Vor dem Landgericht Tübingen muss sich derzeit ein 39-jähriger Familienvater verantworten. (Symbolfoto) Foto: M. Bernklau

Ehemann sticht im Wahn auf eigene Mutter ein und verletzt Ehefrau. Muss er in Psychiatrie bleiben?

Nagold/Tübingen - "Ich war jemand anders." Der 39-jährige M. versteht heute noch nicht, wie es zu dieser Bluttat kommen konnte, die ihn auf die Anklagebank des Landgerichts Tübingen geführt hat.

Er hatte alles, was man sich als Mann wünschen kann: Ehefrau, Kinder, neues Eigenheim, Erfolg und Erfüllung im Beruf. Aber der plötzliche Tod seines Vaters, mit dem er eigentlich eher ein schwieriges Verhältnis hatte, warf ihn nach eigenen Worten vor drei Jahren aus der Bahn. Er bekam psychotische Schübe. Zuvor war er schon eifersüchtig, nun aber wurde es krankhaft. Ärzte stellten bei ihm später eine paranoide Schizophrenie fest.

Er ging freiwillig in die psychiatrische Klinik, bekam Medikamente, die ihm halfen, und unterzog sich auch einer psychotherapeutischen Behandlung. Aber er setzte die Medikation ohne ärztliche Begleitung wieder ab. In der Familie war die Krankheit ein Tabu. Immer wieder kamen die Schübe zurück, M. zog sich in Hotelzimmer zurück. Wie auch an Pfingsten dieses Jahres.

Dem Psychotherapeuten, den er konsultierte, erzählte er nur die halbe Wahrheit. Wie es ihm wirklich erging, sagte er nicht. Am 25. Mai fuhr er zur Geburtstagsfeier seiner Ehefrau nach Hause. Seine Mutter erkannte sofort, dass etwas nicht stimmte, als er sie in den Arm nahm: "Das war so roboterhaft", sagte sie beim ersten Verhandlungstag vor dem 5. Schwurgericht aus. Ansonsten sei der 39-Jährige ein schaffiger und ruhiger Mensch, aber "das war nicht mein Sohn". M. fühlte sich verfolgt, hatte Angst, man wolle ihn vergiften und blökte wie ein Schaf.

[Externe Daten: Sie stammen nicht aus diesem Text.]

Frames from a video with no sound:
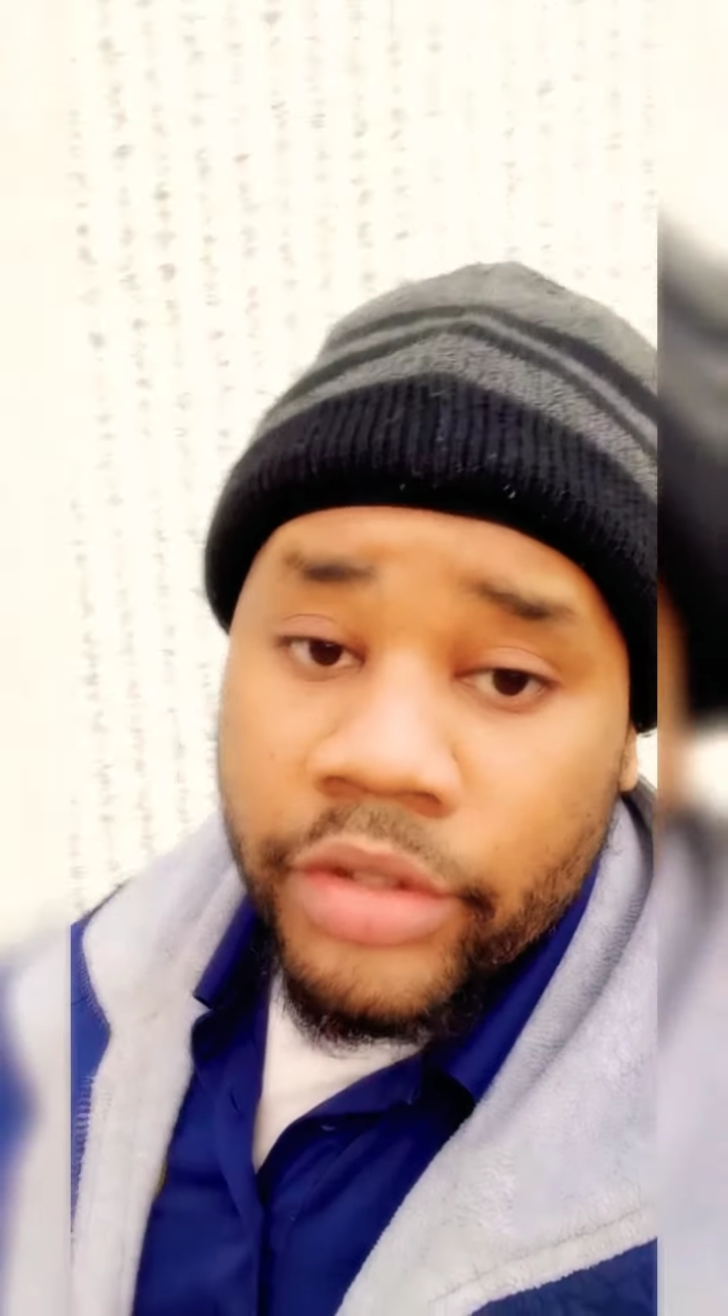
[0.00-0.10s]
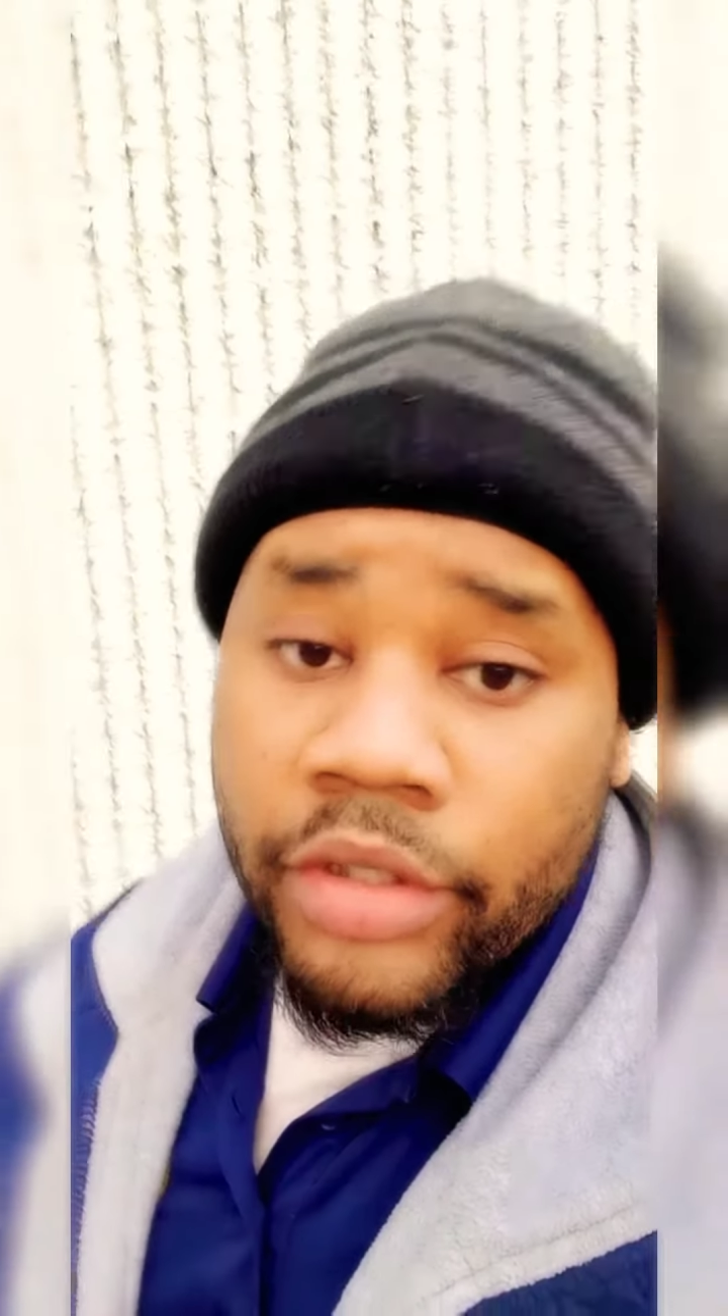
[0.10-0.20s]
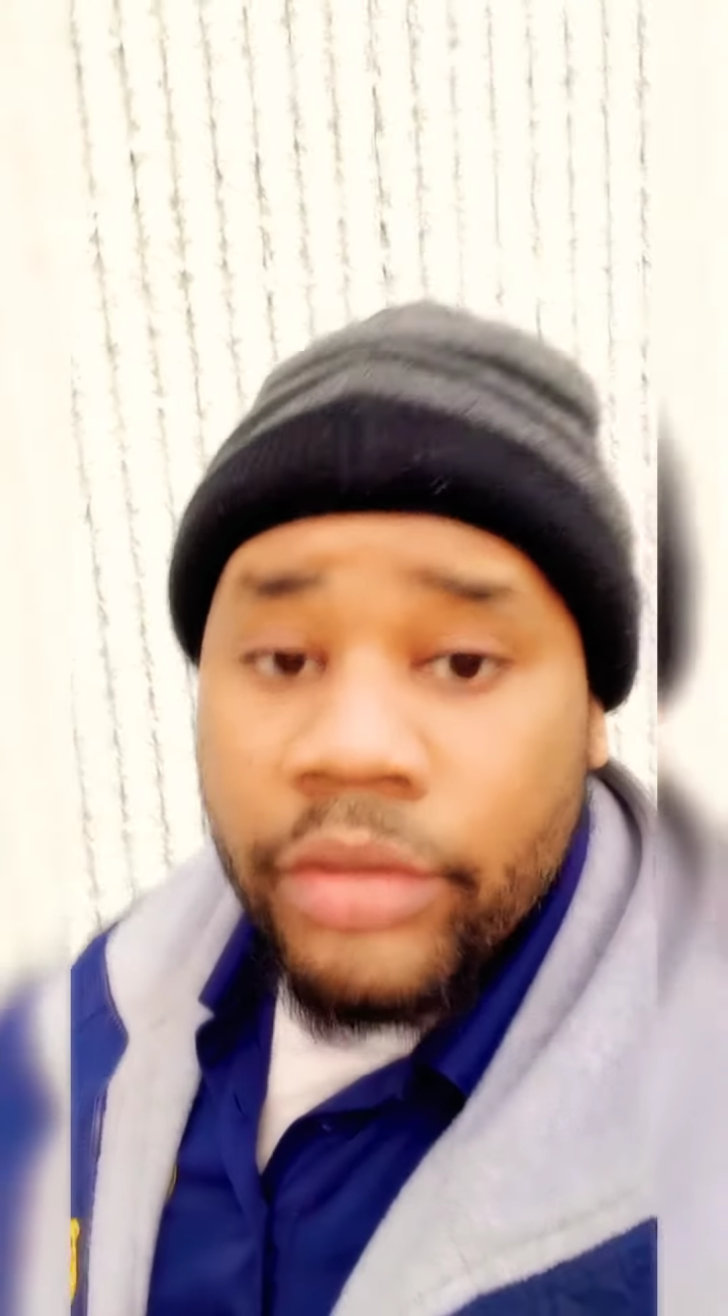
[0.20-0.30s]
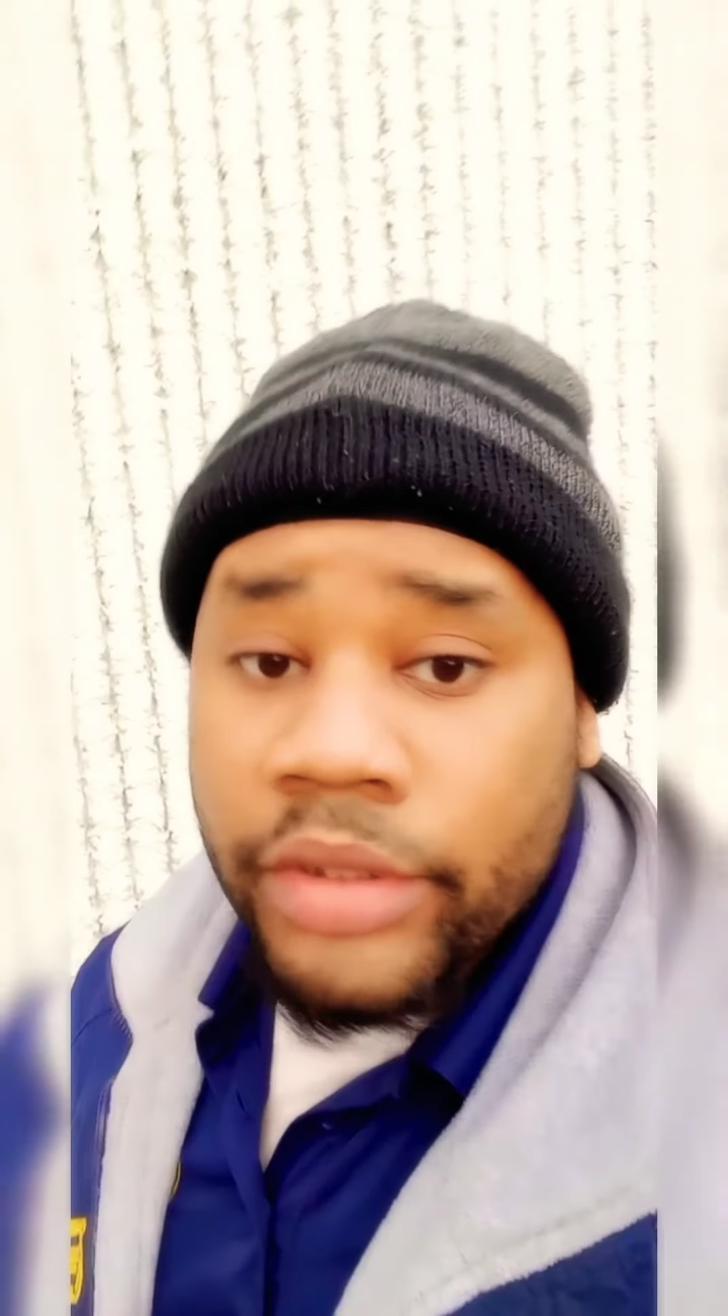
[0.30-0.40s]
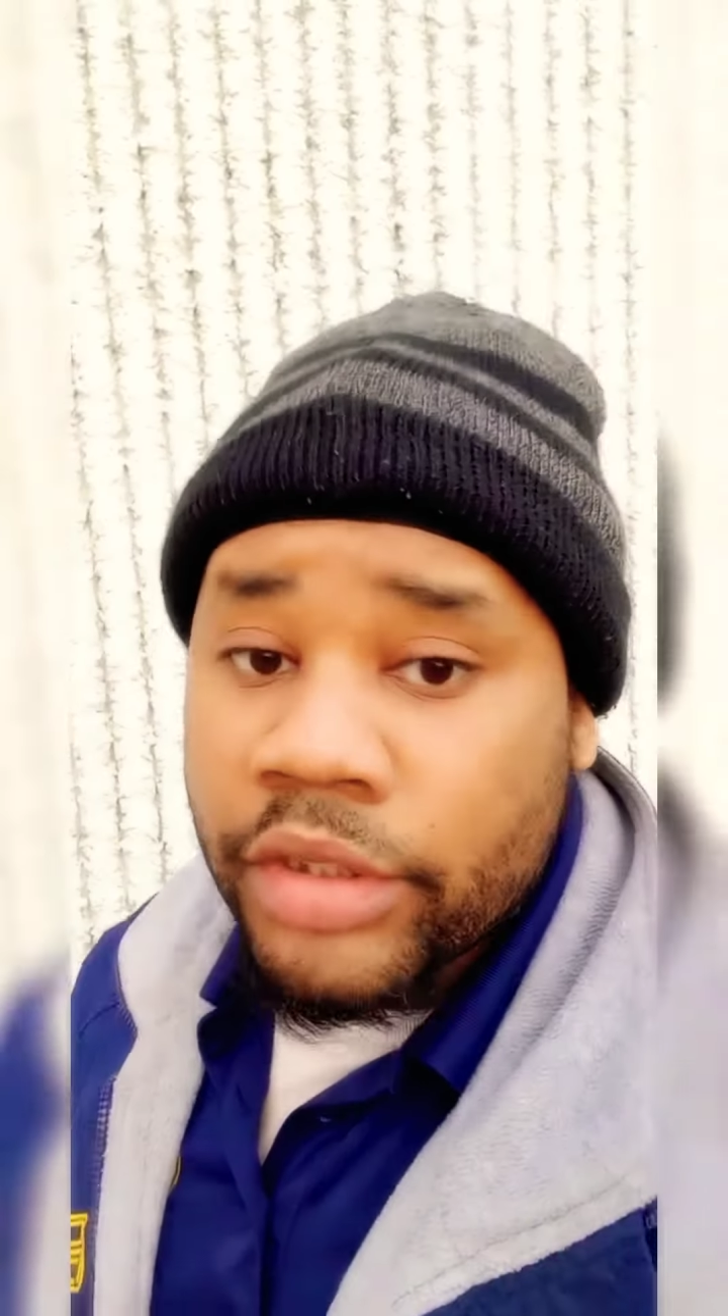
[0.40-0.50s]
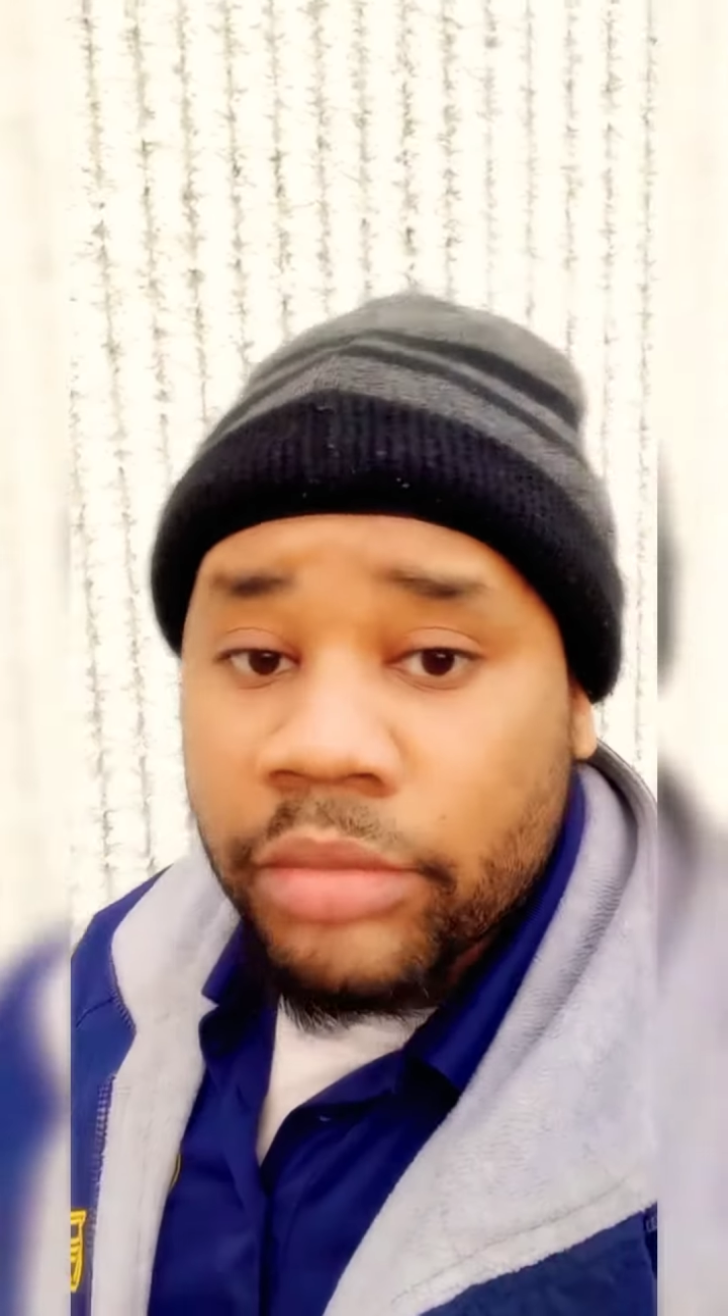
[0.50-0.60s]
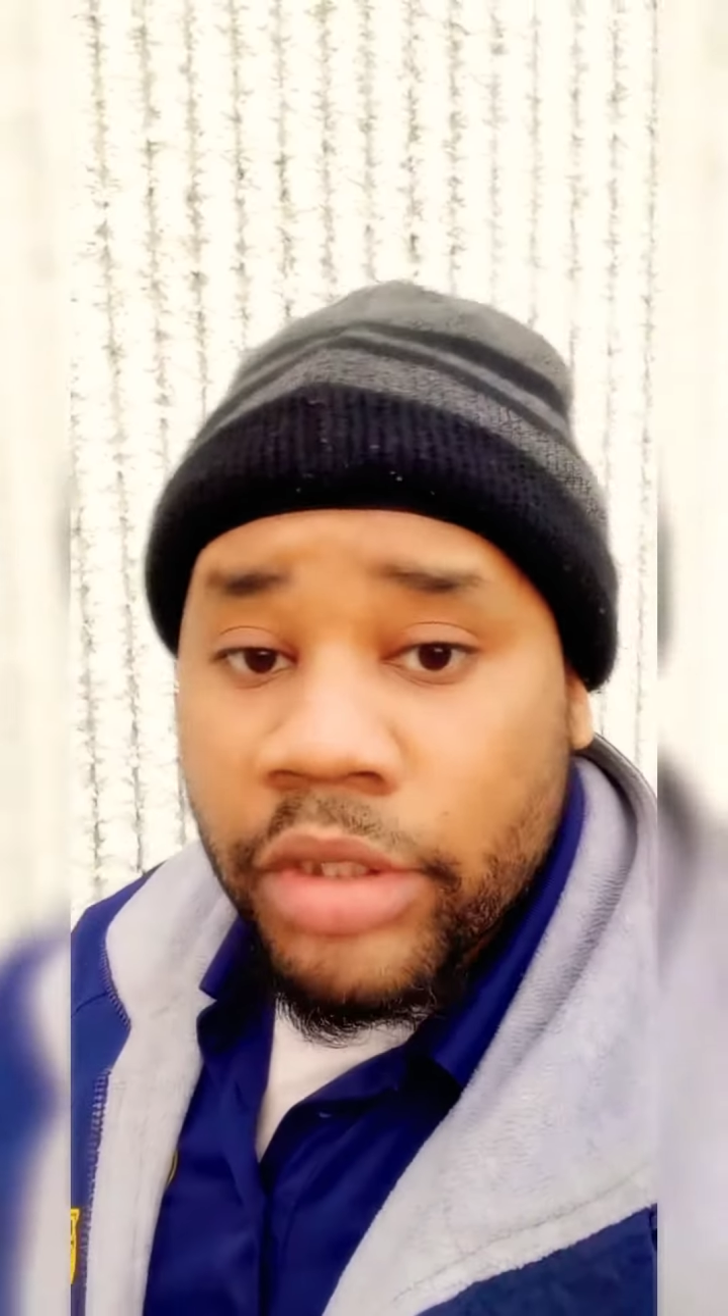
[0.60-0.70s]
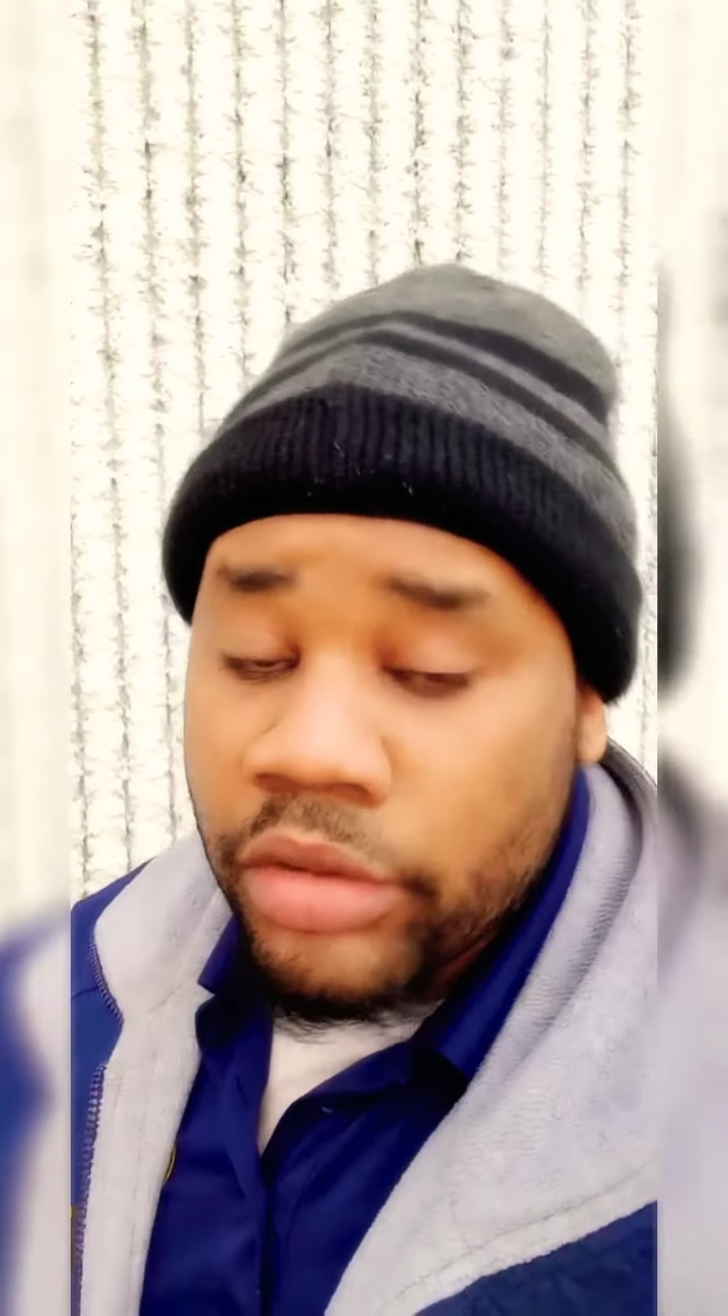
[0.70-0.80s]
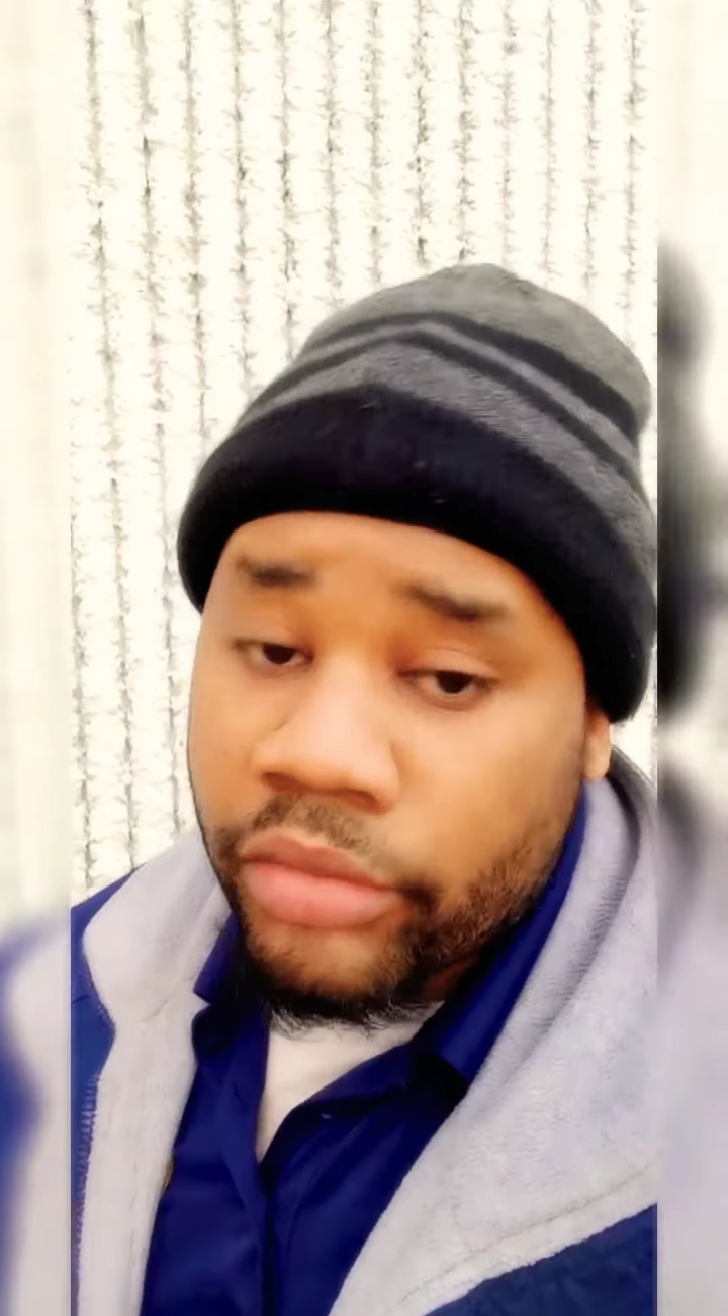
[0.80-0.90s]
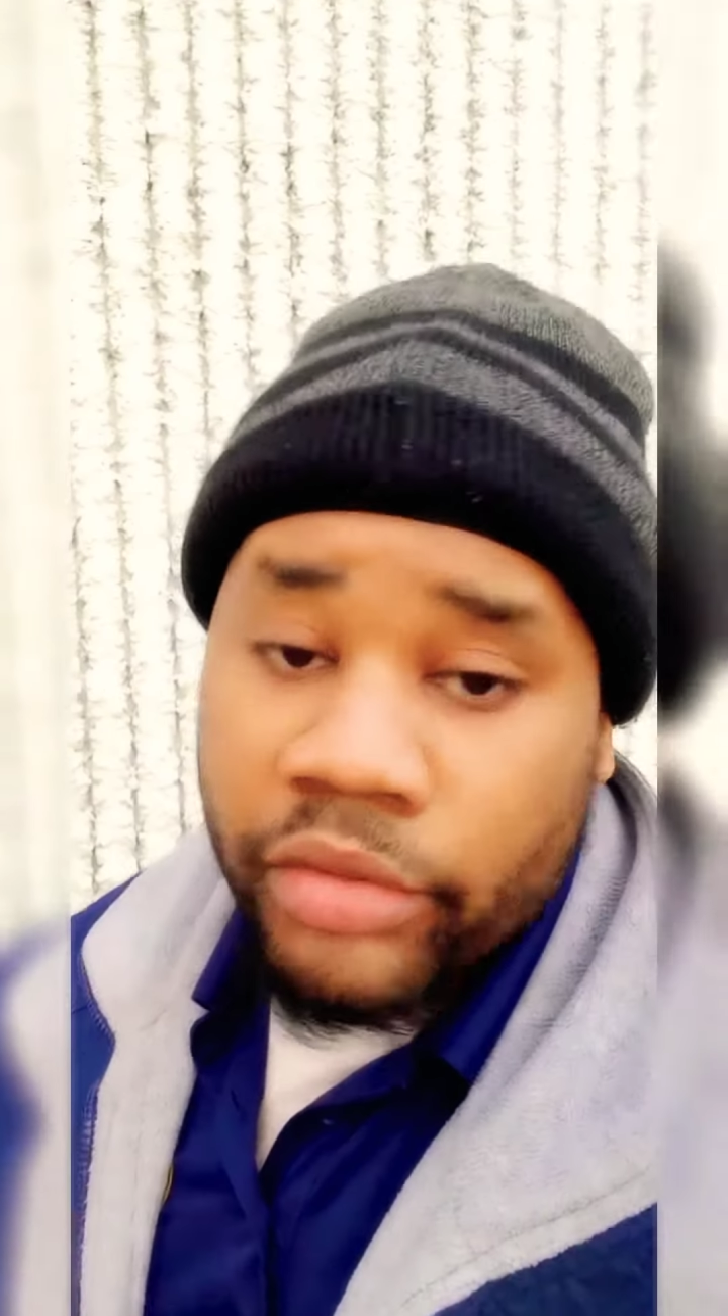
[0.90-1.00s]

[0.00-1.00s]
doing some little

Die Familie wusste sich nicht mehr zu helfen und rief die Polizei. Sie kam zu spät. M. ging zuerst auf seine Frau los, schlug ihr auf den Kopf, riss ihr Haare heraus und versuchte sie die Treppe hinunterzustoßen. Den Schwiegervater, der dazwischen ging, traktierte er mit der Faust. Die Familie flüchtete aus dem Haus – bis auf die Mutter, die in diesem Moment aus dem Bad kam. M. stach ihr mit einem Messer mit einer 20 Zentimeter langen Klinge mehrfach in Rücken und Hinterkopf und versuchte sich anschließend selbst mit zehn Stichen in Bauch und Brust das Leben zu nehmen. "Es war wie im falschen Film", erinnerte sich die Mutter.

In den Augen der Staatsanwaltschaft hat der 39-Jährige "im Zustand der Schuldunfähigkeit" einen versuchten Totschlag und gefährliche Körperverletzung begangen. Weil M. für die Allgemeinheit gefährlich sei, wurde er in eine geschlossene Psychiatrie eingewiesen. Ob er dort bleiben muss oder aber auf Bewährung mit entsprechender medizinischer Begleitung entlassen werden kann, soll nun das 5. Schwurgericht entscheiden. Der Arbeitgeber gibt M. die Chance, wieder an seinen alten Job zurückzukehren.

Der Angeklagte selbst kann sich an die Tat nicht mehr erinnern. Mehrfach betonte er vor Gericht, wie sehr ihn die Tat betroffen mache: "Ich hätte nicht gedacht, dass so etwas passieren kann." Aber er sei sich bewusst, dass er bei der Ehefrau viel Vertrauen zerstört habe. Die Frau hat ihren Strafantrag mittlerweile zwar wieder zurückgezogen, kann sich derzeit aber nicht vorstellen, wieder mit ihrem Mann zusammenzuziehen: "Ich habe Angst", bekannte sie vor Gericht. Die Krankheit sei unberechenbar.

Die Verhandlung wird am Freitag fortgesetzt.